> **Work item**
Take nothing but the lines from the one with "[00:00:00.13]" through the one with "[00:00:02.60]" in the entries below, both ends kept, and return them exactly with pictures left out.

··· Supplied data

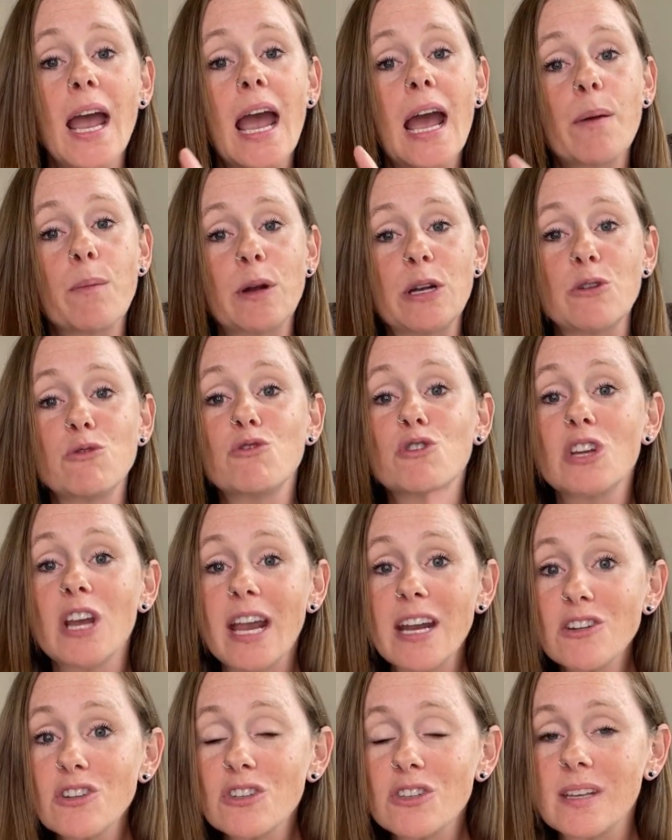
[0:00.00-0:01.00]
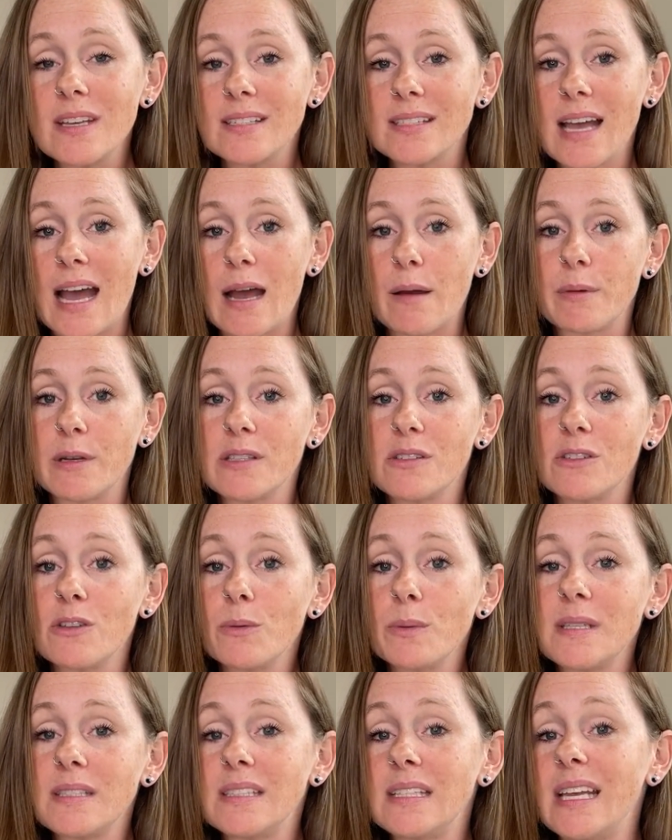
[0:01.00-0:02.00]
And when you change these habits, you'll
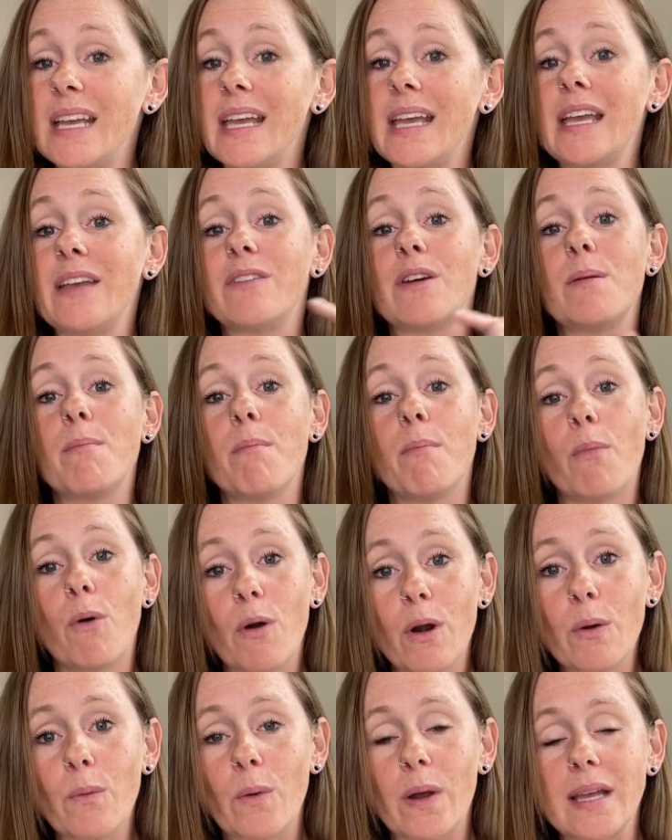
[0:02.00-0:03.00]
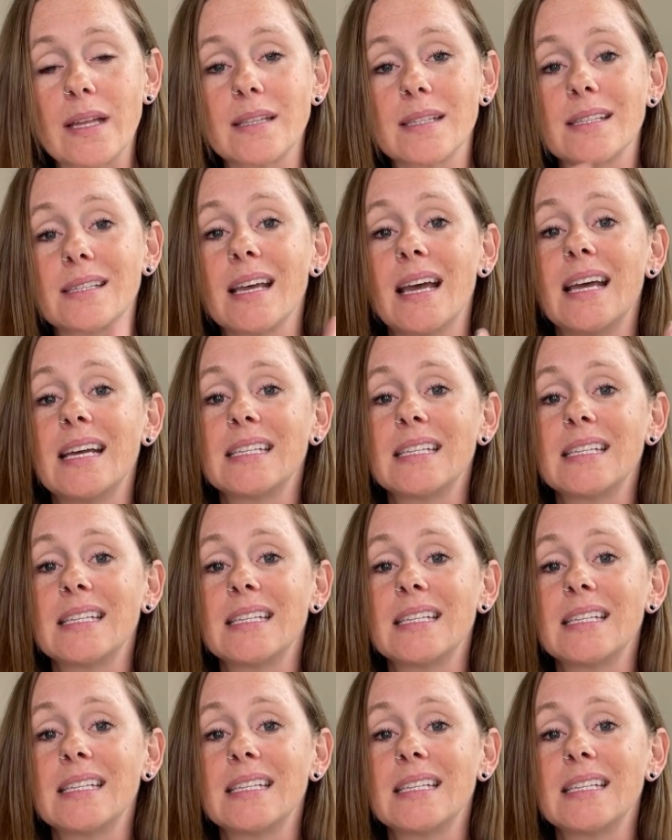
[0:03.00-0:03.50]
be seeing even more wins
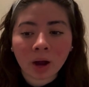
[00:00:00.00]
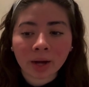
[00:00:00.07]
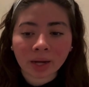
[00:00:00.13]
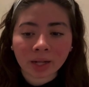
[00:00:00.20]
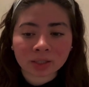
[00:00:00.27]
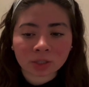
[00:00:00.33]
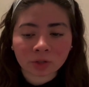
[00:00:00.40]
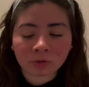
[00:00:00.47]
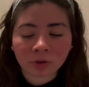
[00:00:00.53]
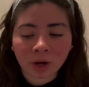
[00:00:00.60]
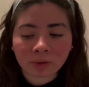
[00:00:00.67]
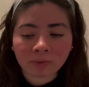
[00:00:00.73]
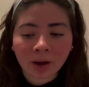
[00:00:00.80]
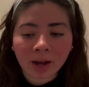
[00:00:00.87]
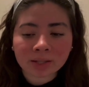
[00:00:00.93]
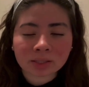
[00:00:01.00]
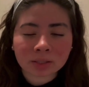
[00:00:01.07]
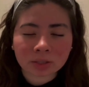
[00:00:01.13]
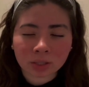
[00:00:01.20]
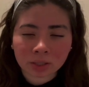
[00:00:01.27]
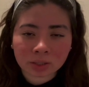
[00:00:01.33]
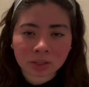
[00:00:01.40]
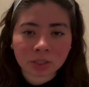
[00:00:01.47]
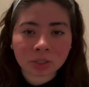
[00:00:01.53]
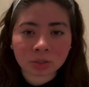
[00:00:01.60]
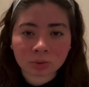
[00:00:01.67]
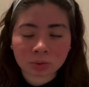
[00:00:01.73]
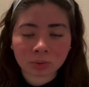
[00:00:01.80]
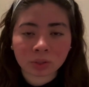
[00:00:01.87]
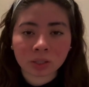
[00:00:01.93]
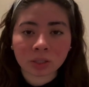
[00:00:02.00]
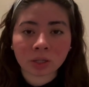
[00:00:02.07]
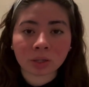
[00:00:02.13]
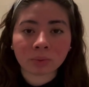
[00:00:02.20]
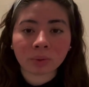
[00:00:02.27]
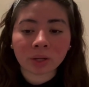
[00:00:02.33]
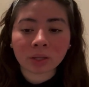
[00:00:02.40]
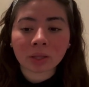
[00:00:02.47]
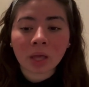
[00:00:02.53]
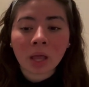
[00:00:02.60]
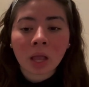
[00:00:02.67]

I'd ask her for advice on certain things she was really good with.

······

> **Exercise output**
[00:00:00.13]
[00:00:00.20]
[00:00:00.27]
[00:00:00.33]
[00:00:00.40]
[00:00:00.47]
[00:00:00.53]
[00:00:00.60]
[00:00:00.67]
[00:00:00.73]
[00:00:00.80]
[00:00:00.87]
[00:00:00.93]
[00:00:01.00]
[00:00:01.07]
[00:00:01.13]
[00:00:01.20]
[00:00:01.27]
[00:00:01.33]
[00:00:01.40]
[00:00:01.47]
[00:00:01.53]
[00:00:01.60]
[00:00:01.67]
[00:00:01.73]
[00:00:01.80]
[00:00:01.87]
[00:00:01.93]
[00:00:02.00]
[00:00:02.07]
[00:00:02.13]
[00:00:02.20]
[00:00:02.27]
[00:00:02.33]
[00:00:02.40]
[00:00:02.47]
[00:00:02.53]
[00:00:02.60]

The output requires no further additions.